[Start of section]

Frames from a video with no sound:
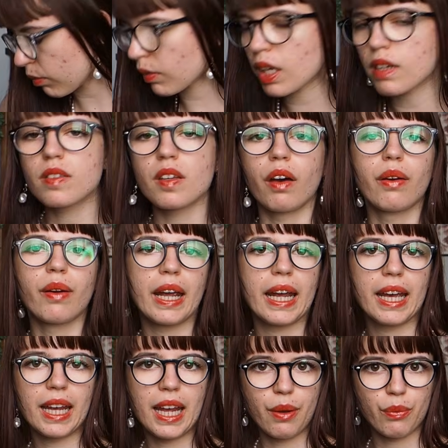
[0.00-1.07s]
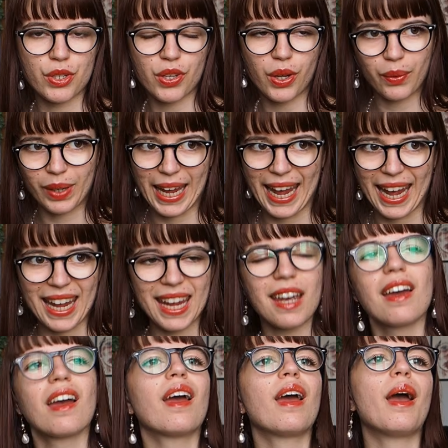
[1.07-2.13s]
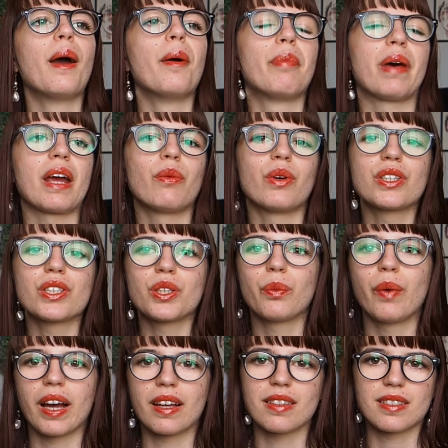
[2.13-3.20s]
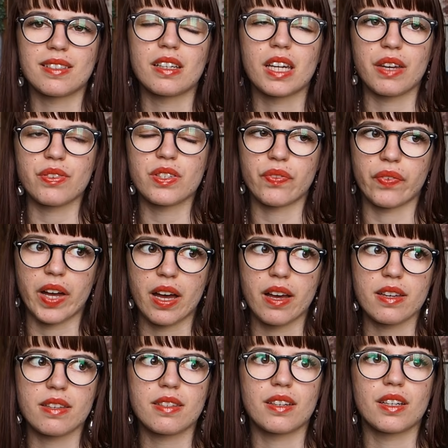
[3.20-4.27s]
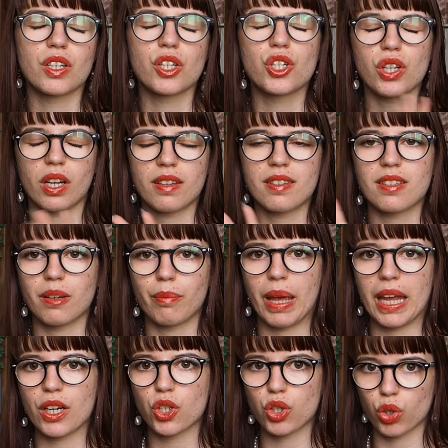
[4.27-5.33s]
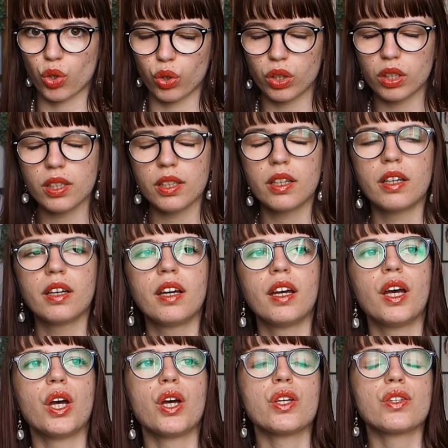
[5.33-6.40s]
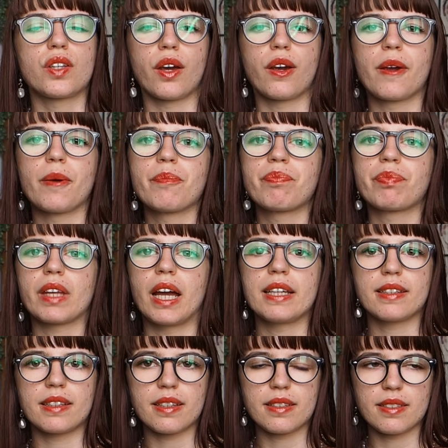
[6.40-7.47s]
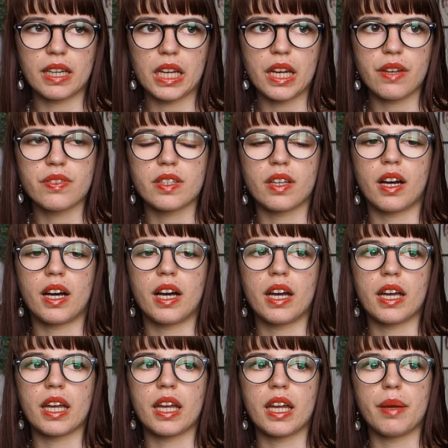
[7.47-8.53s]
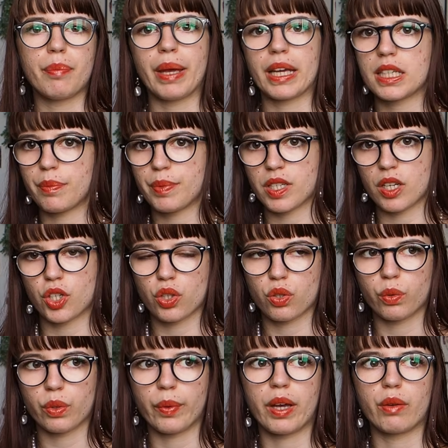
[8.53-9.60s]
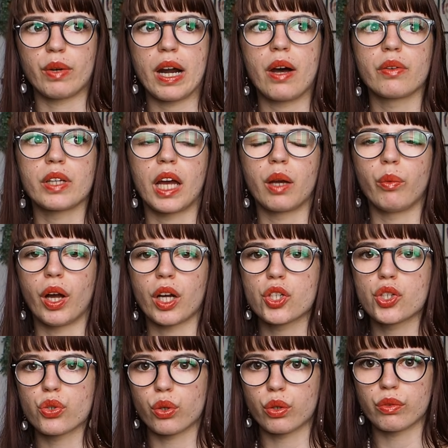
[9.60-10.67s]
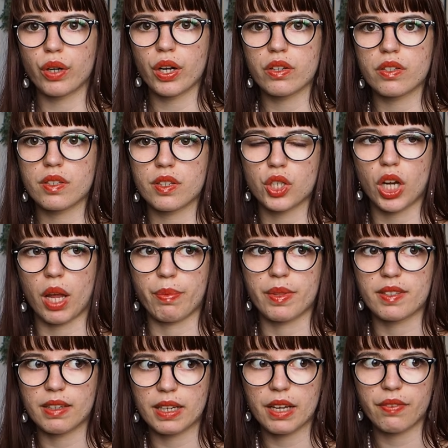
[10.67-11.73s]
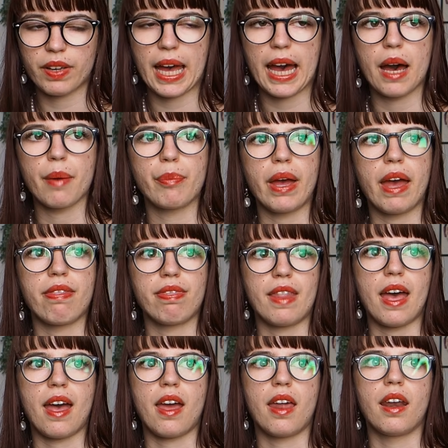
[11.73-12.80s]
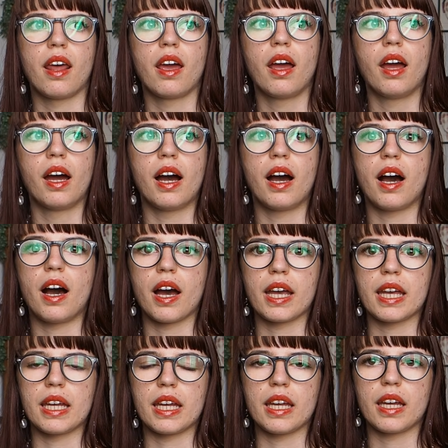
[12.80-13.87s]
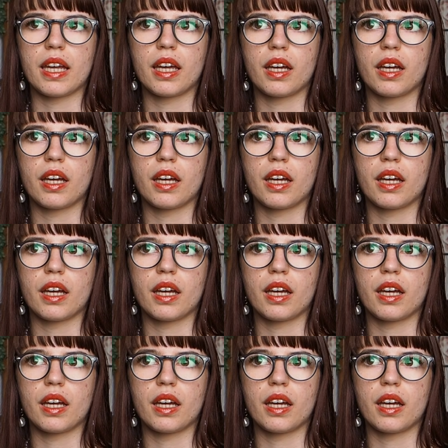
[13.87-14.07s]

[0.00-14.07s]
So it was okay, but I wanted to work the sleeves first just to make sure. So I did the sleeves, I picked up stitches all the way around, I worked short rows to shape the sleeve cap, and then I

[End of section]

— ASSIGNED TASK —
Copy every line of the data exactly as written, excluding the pictures.

— ANSWER FOR THIS EXERCISE —
Frames from a video with no sound:
[0.00-1.07s]
[1.07-2.13s]
[2.13-3.20s]
[3.20-4.27s]
[4.27-5.33s]
[5.33-6.40s]
[6.40-7.47s]
[7.47-8.53s]
[8.53-9.60s]
[9.60-10.67s]
[10.67-11.73s]
[11.73-12.80s]
[12.80-13.87s]
[13.87-14.07s]

[0.00-14.07s]
So it was okay, but I wanted to work the sleeves first just to make sure. So I did the sleeves, I picked up stitches all the way around, I worked short rows to shape the sleeve cap, and then I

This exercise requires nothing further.